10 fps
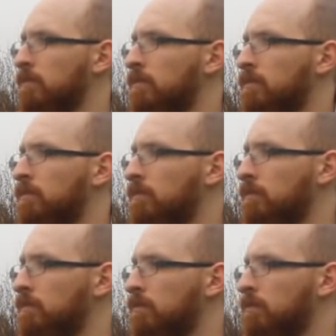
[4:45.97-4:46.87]

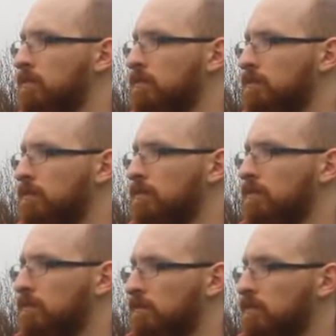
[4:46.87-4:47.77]

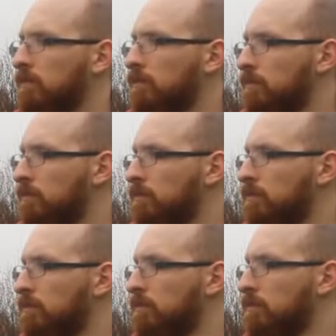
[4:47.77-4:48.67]

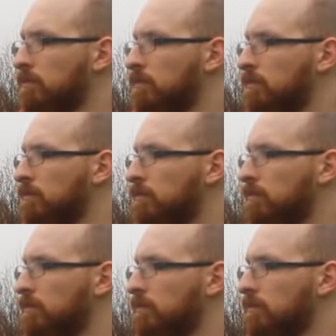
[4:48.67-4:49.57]

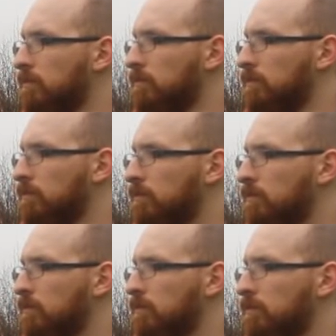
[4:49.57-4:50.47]

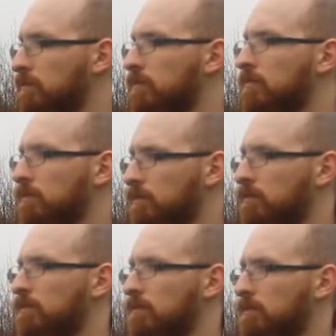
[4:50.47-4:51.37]

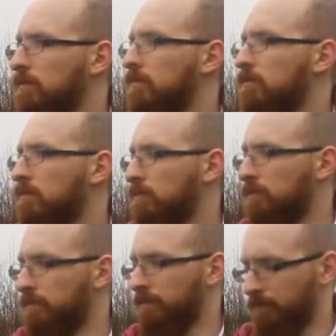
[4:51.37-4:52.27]

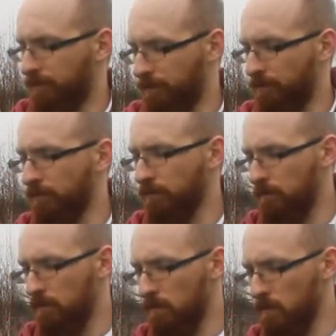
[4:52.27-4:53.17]

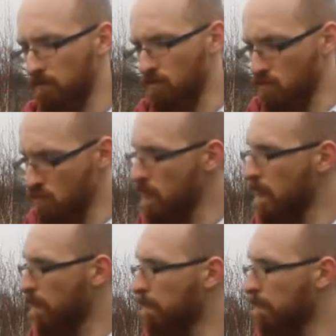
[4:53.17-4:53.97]
This person isn't speaking.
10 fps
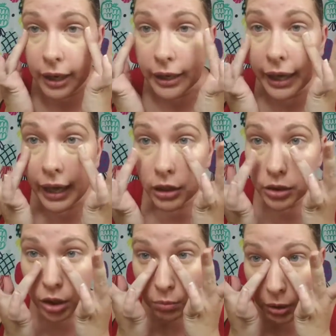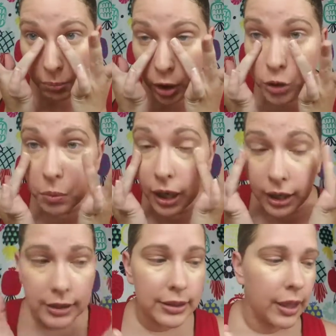canceled my
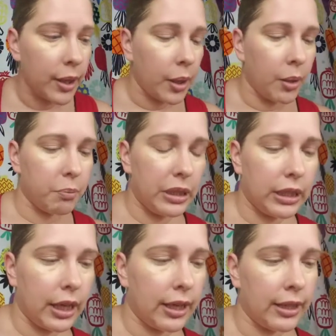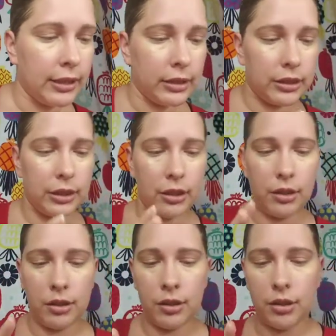Birchbox because
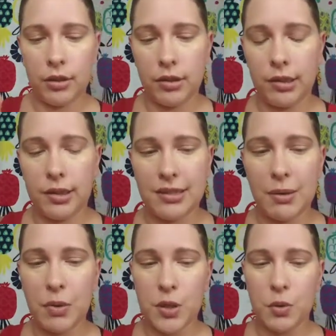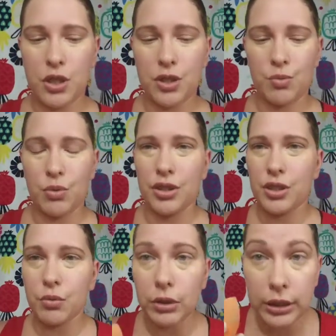the samples were
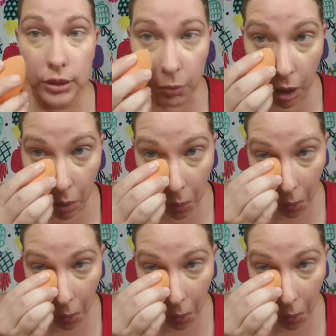just really small,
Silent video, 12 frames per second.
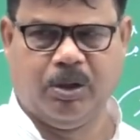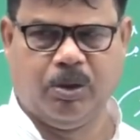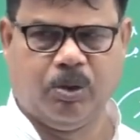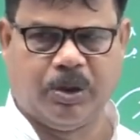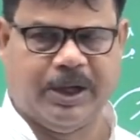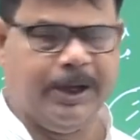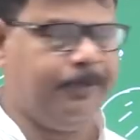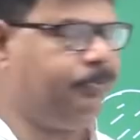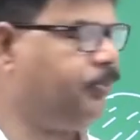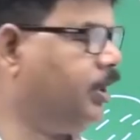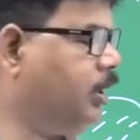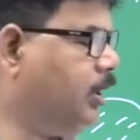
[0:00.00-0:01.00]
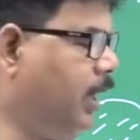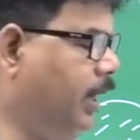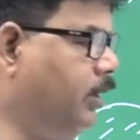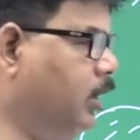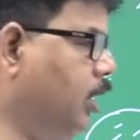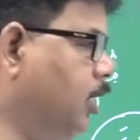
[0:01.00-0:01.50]
Okay? Right?
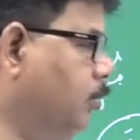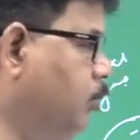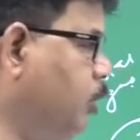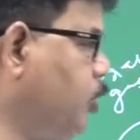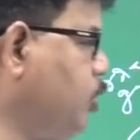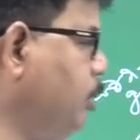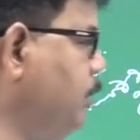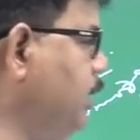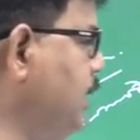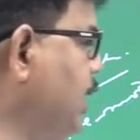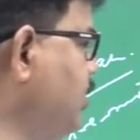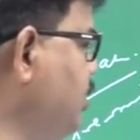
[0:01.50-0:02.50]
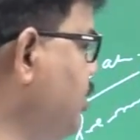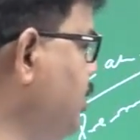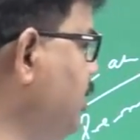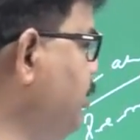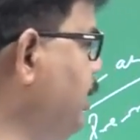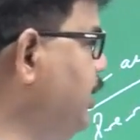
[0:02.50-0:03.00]
Most of the gases
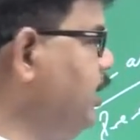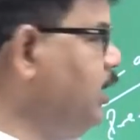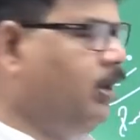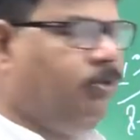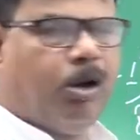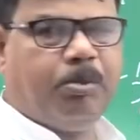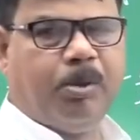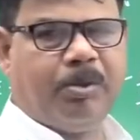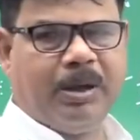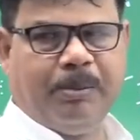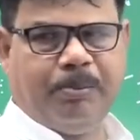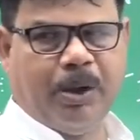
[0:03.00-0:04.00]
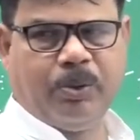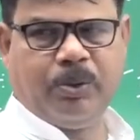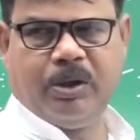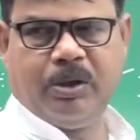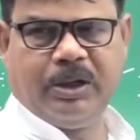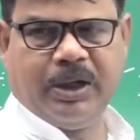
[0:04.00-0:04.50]
remained in the form of compound.
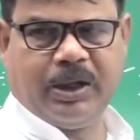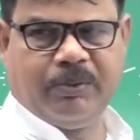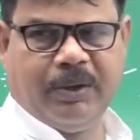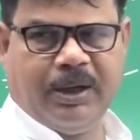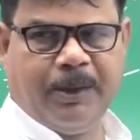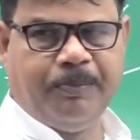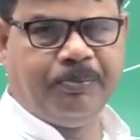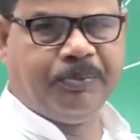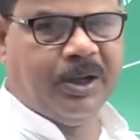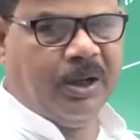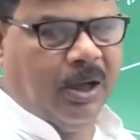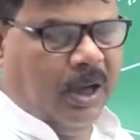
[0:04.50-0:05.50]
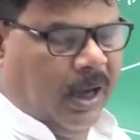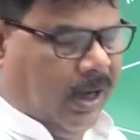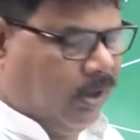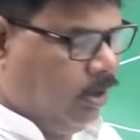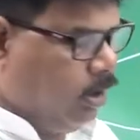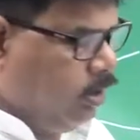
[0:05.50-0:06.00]
Getting well now?
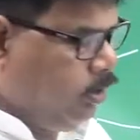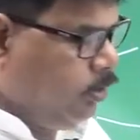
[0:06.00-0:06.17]
And you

■ THE TASK: Exclude the pictures, and output exactly the lines from the one with "[4:53.17-4:53.97]" through the last line of the records, both included.

■ WRITTEN ANSWER:
[4:53.17-4:53.97]
This person isn't speaking.
10 fps
canceled my
Birchbox because
the samples were
just really small,
Silent video, 12 frames per second.
[0:00.00-0:01.00]
[0:01.00-0:01.50]
Okay? Right?
[0:01.50-0:02.50]
[0:02.50-0:03.00]
Most of the gases
[0:03.00-0:04.00]
[0:04.00-0:04.50]
remained in the form of compound.
[0:04.50-0:05.50]
[0:05.50-0:06.00]
Getting well now?
[0:06.00-0:06.17]
And you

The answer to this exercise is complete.